VAR-Chaos in Münster: Fans stoppen Spiel durch Angriff auf Schiedsrichter-Technik
Tobias ZimmermannVAR-Chaos in Münster: Fans stoppen Spiel durch Angriff auf Schiedsrichter-Technik
Zweitliga-Spiel zwischen SC Preußen Münster und Hertha BSC nach VAR-Störung unterbrochen
Ein Spiel der 2. Bundesliga zwischen dem SC Preußen Münster und Hertha BSC wurde unterbrochen, als zwei Fans den Bildschirm des Video-Assistenten (VAR) am Spielfeldrand attackierten. Durch den Vorfall fiel der Monitor aus, sodass die Schiedsrichter auf ein Ersatzsystem ausweichen mussten. Münster verurteilte die Aktion später scharf und kündigte Konsequenzen für die Beteiligten an.
Die Störung ereignete sich während der Partie, als zwei Anhänger auf das Feld liefen und den VAR-Monitor abschalteten. Schiedsrichter Felix Bickel unterbrach das Spiel und wartete auf die Wiederherstellung des Systems. Da der Bildschirm weiterhin nicht funktionierte, holte er sich Rat vom VAR-Team in Köln, das die Situation per Fernzugriff begleitete.
Nach Rücksprache wurde Hertha BSC schließlich ein Elfmeter zugesprochen. Unterdessen zeigten Münster-Fans ein Transparent mit der Aufschrift "VAR abschalten", womit sie ihre Frustration über die Technologie zum Ausdruck brachten.

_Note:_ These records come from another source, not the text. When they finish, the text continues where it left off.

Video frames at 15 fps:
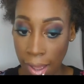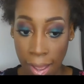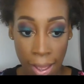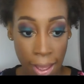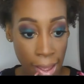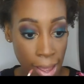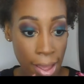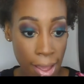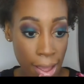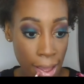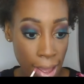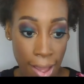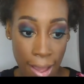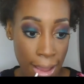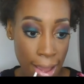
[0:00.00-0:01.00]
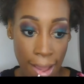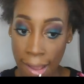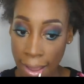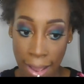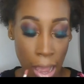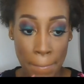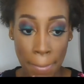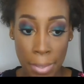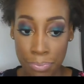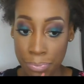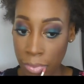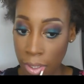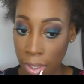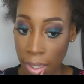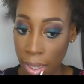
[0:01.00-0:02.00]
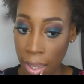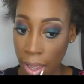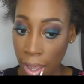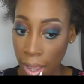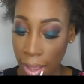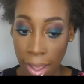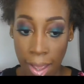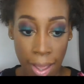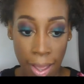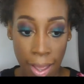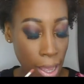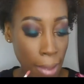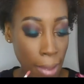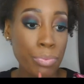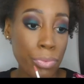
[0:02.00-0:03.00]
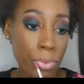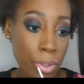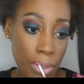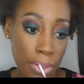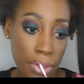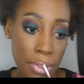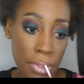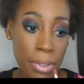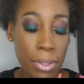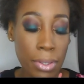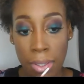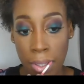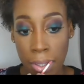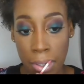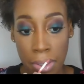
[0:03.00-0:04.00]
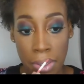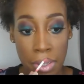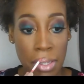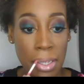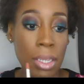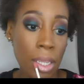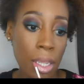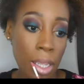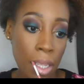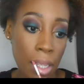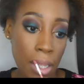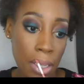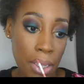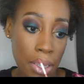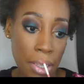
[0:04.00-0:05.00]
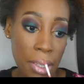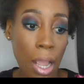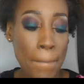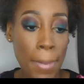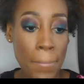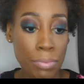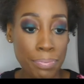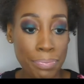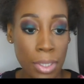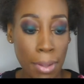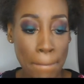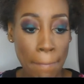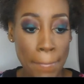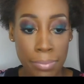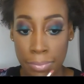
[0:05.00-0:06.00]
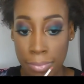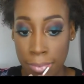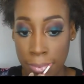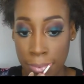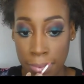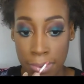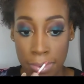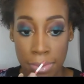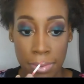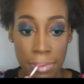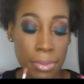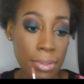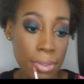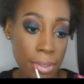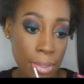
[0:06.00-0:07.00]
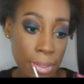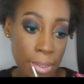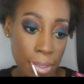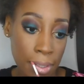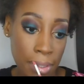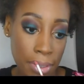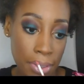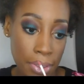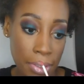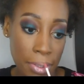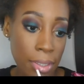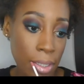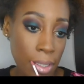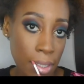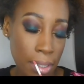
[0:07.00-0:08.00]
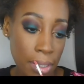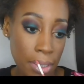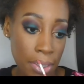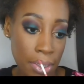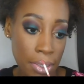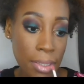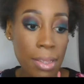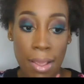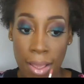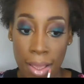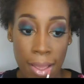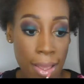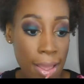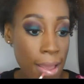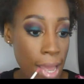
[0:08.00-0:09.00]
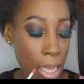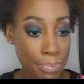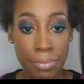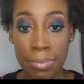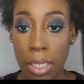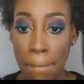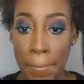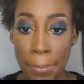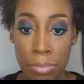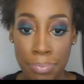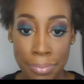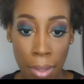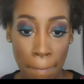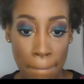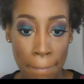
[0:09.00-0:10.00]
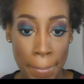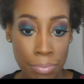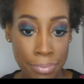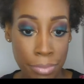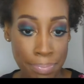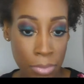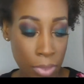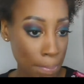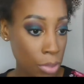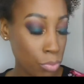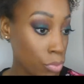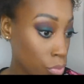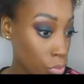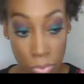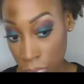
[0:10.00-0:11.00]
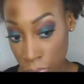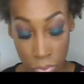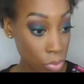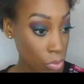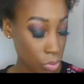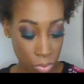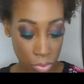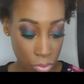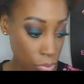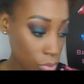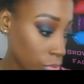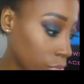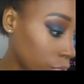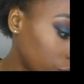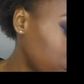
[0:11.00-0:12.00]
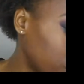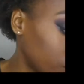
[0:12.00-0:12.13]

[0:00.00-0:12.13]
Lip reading: Butter Gloss in Tiramisu, and this is a very nudish pink color, but it works very well with these eyes, because even though it is a little pop of color, it's not too distracting and taking over.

Nach dem Spiel kritisierte der SC Preußen Münster den Vorfall in scharfen Worten. Der Verein kündigte an, die Verantwortlichen zu ermitteln und gegen sie vorzugehen. Zudem wurden umgehend Maßnahmen ergriffen, um ähnliche Zwischenfälle in zukünftigen Spielen zu verhindern.
Das Spiel wurde fortgesetzt, nachdem das VAR-System wiederhergestellt worden war. Dennoch warf der Vorfall Fragen zur Sicherheit auf. Münsters Reaktion umfasste verschärfte Kontrollen am Spielfeldrand sowie das Versprechen, die Täter zur Verantwortung zu ziehen. Bisher liegen keine Meldungen über weitere Ligamaßnahmen oder eine Stellungnahme des DFB vor.